Today I’ve got a pot of Borracho Beans simmering on the stove. I can never grow enough dried beans to last me through winter, so this pot is courtesy of Rancho Gordo. (They’ve got an amazing selection of heirloom beans, I love these folks!) While the beans didn’t come from my garden, the hot peppers sure did.
I love growing hot peppers and grow several varieties every year, typically in the neighborhood of ten plants. We use them all summer long, and the rest we pickle, candy, sauce or dry. I’ve not purchased hot pepper flakes or powders for years! I particularly love Aji Omni Colors and Biker Billy Jalapeños, and grow several of each of these two varieties every year.

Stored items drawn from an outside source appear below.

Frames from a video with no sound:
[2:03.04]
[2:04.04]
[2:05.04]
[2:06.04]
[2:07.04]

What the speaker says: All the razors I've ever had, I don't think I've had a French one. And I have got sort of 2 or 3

To soften up the beans I generally follow the Rancho Gordo basic bean recipe: Sauté onion, celery and carrot until soft, add beans, water and bay and boil until soft. I often modify this a bit, and today I’ve added a couple dried peppers from the garden to start getting the heat in early. Once the beans soften up a bit, I’ll add a bit of smoked salt to the pot. It adds the usual saltiness you’d expect with a smokey punch, a delicious combination!
Once the beans are done, it’s time to get them Borracchoed! (Yes, I totally just made that word up.) I start with a recipe from Gimme Some Oven – if you don’t follow her need to start following immediately. That girl knows how to cook!

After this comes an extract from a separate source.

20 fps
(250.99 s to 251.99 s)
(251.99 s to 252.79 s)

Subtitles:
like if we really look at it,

I modify her base recipe to suit my taste. So that means a lot more onion and garlic, WAY more hot peppers (I like it hot, what can I say), I skip the brown sugar, and probably use more cilantro than I should. In the summer all the herbs come straight out of the herb garden, but by this late in winter I’ve often used up my stores. I use fresh organic herbs from the grocery store instead.
This recipe is delicious to eat as is, scooping the beans up with a bit of corn tortilla. I’ll also often use it as fill for tacos, adding some pickled hot peppers from the garden, olives, and avocado to the mix. If we’re out of pickled hot peppers or the mood suites I’ll use some of our home made hot pepper sauce instead.
However you eat it, knowing the delicious spiciness in your dinner came fully or in part from your own backyard gives an extra bit of warm coziness in your belly.
Do you grow hot peppers in your garden? Which varieties, and do you preserve them? And what do you do with your hot garden peppers in January?